C’est ainsi que ces firmes se spécialisèrent dans l’art d’orienter la pensée de la population au bénéfice d’intérêts privés ou gouvernementaux. Elles créent le lien entre la vie démocratique théorique (l’illusion de toutes les libertés qui l’accompagne) et la vie démocratique réelle (les choix de la population sont orientés par les élites), via les médias. Par exemple, Edward Bernays parvint à augmenter les ventes de cigarettes en faisant de celles-ci un élément émancipateur pour les mouvements féministes. Il intégra certaines complices, fumant au sein d’une manifestation. Dans une société, où voir une femme fumer était très mal considéré, cet acte devint symbole d’émancipation de la femme.

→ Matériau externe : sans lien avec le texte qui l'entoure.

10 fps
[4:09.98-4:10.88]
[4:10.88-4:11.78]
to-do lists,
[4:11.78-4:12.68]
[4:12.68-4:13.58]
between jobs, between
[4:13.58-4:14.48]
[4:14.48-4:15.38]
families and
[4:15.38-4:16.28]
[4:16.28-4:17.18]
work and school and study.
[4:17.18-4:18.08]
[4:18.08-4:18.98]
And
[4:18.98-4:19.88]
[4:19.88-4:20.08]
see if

Les médias sont aujourd’hui d’autant plus assujettis aux élites qu’ils sont désormais soumis aux lois du marché et par conséquent à un certain nombre de limites liées directement ou indirectement à une question de « rentabilité ». Lorsqu’une poignée d’individus se partage les actions de la totalité des médias de masse (incluant le cinéma), aucune idée risquant de fragiliser le système sur lequel ces élites ont construit leur domination ne peut circuler. Ainsi, si l’information ne provient pas d’un groupe de pression, du gouvernement, d’une entreprise ou d’une agence de presse, les autres sources d’informations procèdent d’une sélection qui s’opère au fil du temps. Les voix discordantes sont peu à peu écartées pour ne conserver que les sources extérieures qui seront en accord avec la doxa. Les individus consultés régulièrement acquerront alors le statut « d’expert » et une réputation de « fiabilité » dans les médias.

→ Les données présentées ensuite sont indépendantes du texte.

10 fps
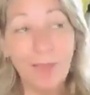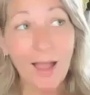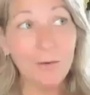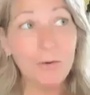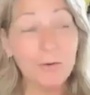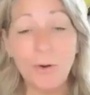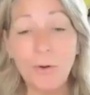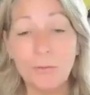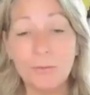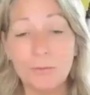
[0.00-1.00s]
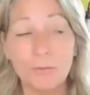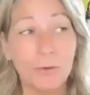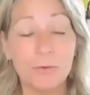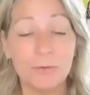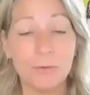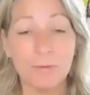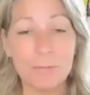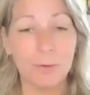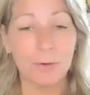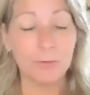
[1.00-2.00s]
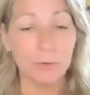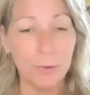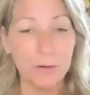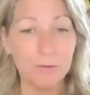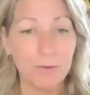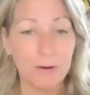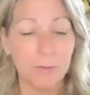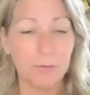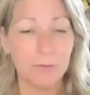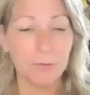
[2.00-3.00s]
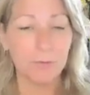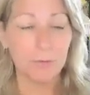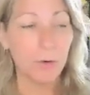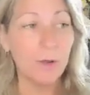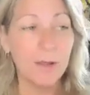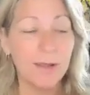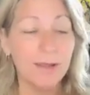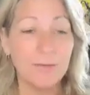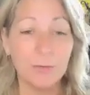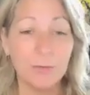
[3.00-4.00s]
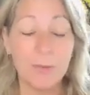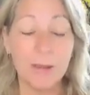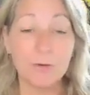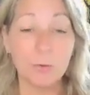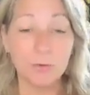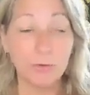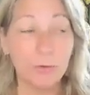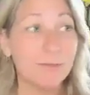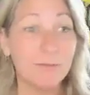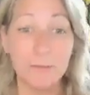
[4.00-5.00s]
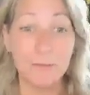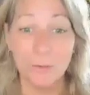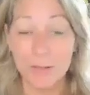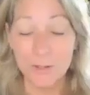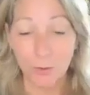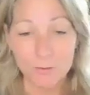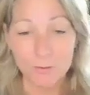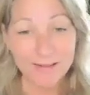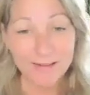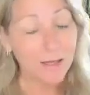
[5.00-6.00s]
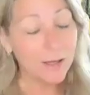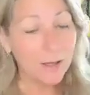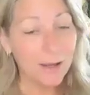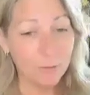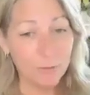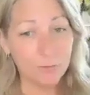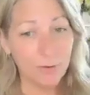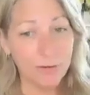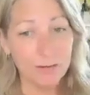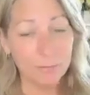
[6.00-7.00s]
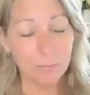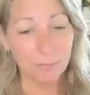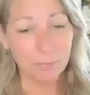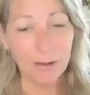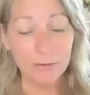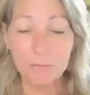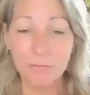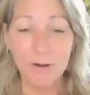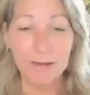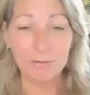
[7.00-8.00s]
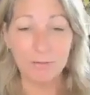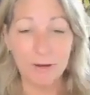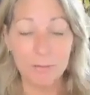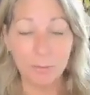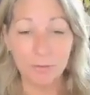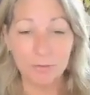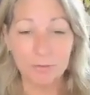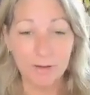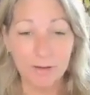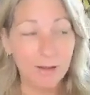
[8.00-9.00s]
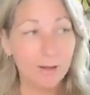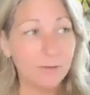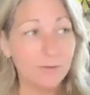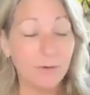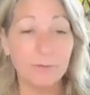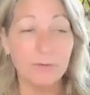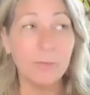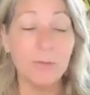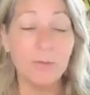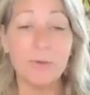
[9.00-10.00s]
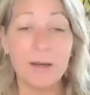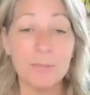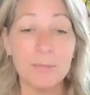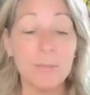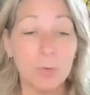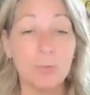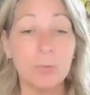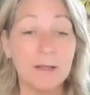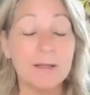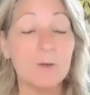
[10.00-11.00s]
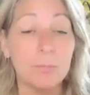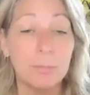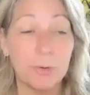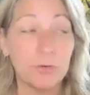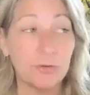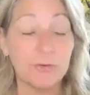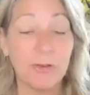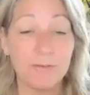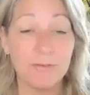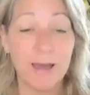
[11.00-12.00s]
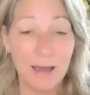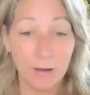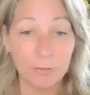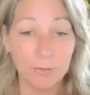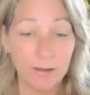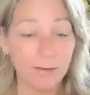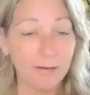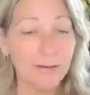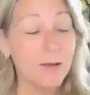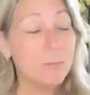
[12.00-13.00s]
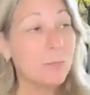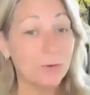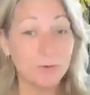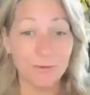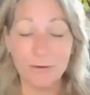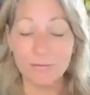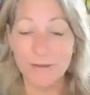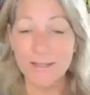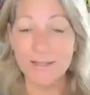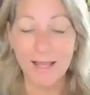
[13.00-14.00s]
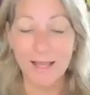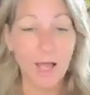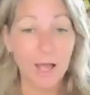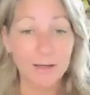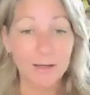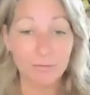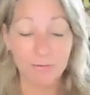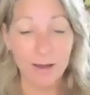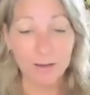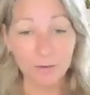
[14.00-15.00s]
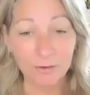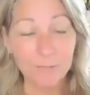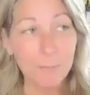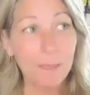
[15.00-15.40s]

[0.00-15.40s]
How do you know who's the right person or where the right person will go? If you make no choice, if you go on no date, how do you find that? How do you find that right person? So sometimes you got to be more willing to put yourself out there, put yourself in that line of fire,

La nécessité de rentabilité les rend également à la merci des annonceurs. En effet, la publicité représente 70 % des revenus d’un journal et 90 % d’une chaîne de télévision. Cette exigence implique que les médias garantissent un haut niveau d’audience. Certains programmes ne servent ainsi qu’à cela, garantissant ainsi que les lecteurs ou auditeurs seront exposés aux annonces publicitaires. C’est ainsi qu’un arbitrage s’opère entre les sujets abordés et du traitement réservé à chacun de ces sujets. À cet égard, le site Project Censored a recensé les sujets qui n’ont pas été couverts par les médias. Pour l’année 2004 au Canada, on y trouve par exemple : la commercialisation des élections, la création d’un virus mortel par les États-Unis, l’espionnage de citoyens par des agences de sécurité, le procès d’une veuve suite aux attentats du 11 septembre 2001 contre le gouvernement et autres nombreux sujets.

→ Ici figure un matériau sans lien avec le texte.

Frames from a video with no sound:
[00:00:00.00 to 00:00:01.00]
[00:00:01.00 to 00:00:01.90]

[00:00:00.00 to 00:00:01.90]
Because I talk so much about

Face à cela, plusieurs attitudes peuvent être choisies. Par exemple, il est important de prendre l’habitude d’identifier les sources des informations. Dans le cas des « grands médias », celles-ci sont récurrentes. Or, pour accéder à une information objective, il est nécessaire de varier ses sources. Il est également essentiel de repérer les connivences et renvois d’ascenseur. Les journalistes ont ainsi leurs interlocuteurs privilégiés parmi les élites et réciproquement dans le monde médiatique. De même, il est nécessaire de porter son attention sur le traitement des sujets. À ce titre, retranscrire le nombre de mots ou chronométrer le temps consacré à certains sujets au sein d’un journal télévisé est une expérience instructive. Cette attention permettra en outre de repérer tous les paralogismes, les euphémismes, les biais de présentation des images ou des présentations scientifiques.

Conclusion

Il est important de garder un équilibre entre lucidité, scepticisme et ouverture aux idées neuves, à un idéal. Toute personne qui ne serait que critique deviendrait détestable. Toute personne qui serait exagérément ouverte, c’est-à-dire crédule, ne saurait discerner la valeur des propos, toute information étant d’une égale validité.